El BNG llevará al Parlamento la demanda de las personas usuarias de la residencia de As Gándaras

El BNG defenderá en el Parlamento una serie de iniciativas con el objetivo de exigir a la Xunta de Galicia que mantenga una reunión con las personas usuarias de la residencia de las Gándaras y atienda directamente sus demandas. Olalla Rodil subrayó que las personas mayores, y especialmente quienes viven en residencias, no pueden ser consideradas simples destinatarias de cuidados, sino sujetos plenos de derechos, y reprochó al Partido Popular que actúe como si en el centro no viviera nadie, limitándose a tomar decisiones sobre el mobiliario sin contar con la opinión de las usuarias y los usuarios.
Desde el BNG insisten en que las administraciones públicas tienen la responsabilidad de promover la capacidad de decisión, la autonomía personal y la participación activa de las personas mayores. Rodil defendió que entrar en una residencia no implica perder ni la opinión ni el criterio propio, ni tampoco el proyecto vital, y rechazó la idea de que la Xunta pueda actuar como tutora de las personas residentes, recordando que su voz debe ser escuchada y tenida en cuenta.
La diputada anunció que presentará en una comisión parlamentaria una iniciativa para instar al Gobierno gallego a reunirse con las personas residentes de las Gándaras con el fin de abordar las obras previstas en el centro y conocer de primera mano sus preocupaciones. Según explicó, esta propuesta surge de un acuerdo alcanzado hace pocas semanas en un encuentro mantenido con las propias usuarias y usuarios, coincidiendo con una de las movilizaciones semanales que vienen impulsando desde hace meses.
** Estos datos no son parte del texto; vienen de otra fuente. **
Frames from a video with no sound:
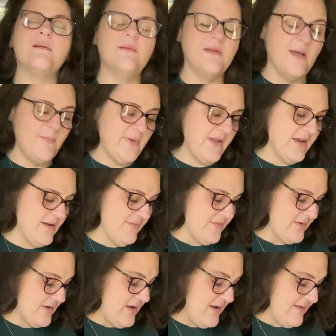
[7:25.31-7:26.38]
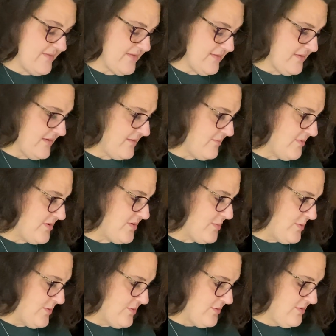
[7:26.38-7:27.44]
Not picky enough to constantly
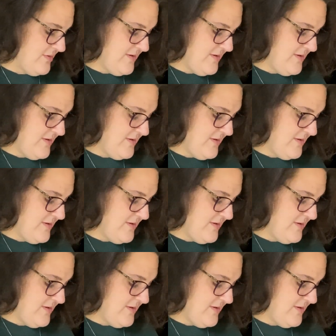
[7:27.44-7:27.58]
redo it or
Las actuaciones proyectadas por la Xunta en la residencia supondrán modificaciones que, según denuncian las personas usuarias, reducen su derecho a la intimidad y a la privacidad, especialmente en el caso de quienes comparten habitación, que son la mayoría. La residencia de las Gándaras inició su actividad en 1981, cuenta con 218 plazas y una antigüedad de 45 años, de las cuales 160 corresponden a habitaciones dobles. El proyecto no contempla la creación de nuevas habitaciones individuales, sino una reorganización de los espacios existentes que implicaría una reducción de la superficie actual y la separación de las camas únicamente por una mesilla de noche.
Sin embargo, desde la Xunta de Galicia siguen insistiendo en que "se trata de una actuación muy importante, de 8 millones de euros, que se lleva a cabo para dotar de mayor comodidad a los usuarios y adaptarse a la normativa vigente en materia de seguridad y accesibilidad". Además, destacan que no se reducirá el número de habitaciones individuales y recuerdan que se trata de plazas públicas "que la Xunta pone a disposición de los gallegos y gallegas que lo necesitan".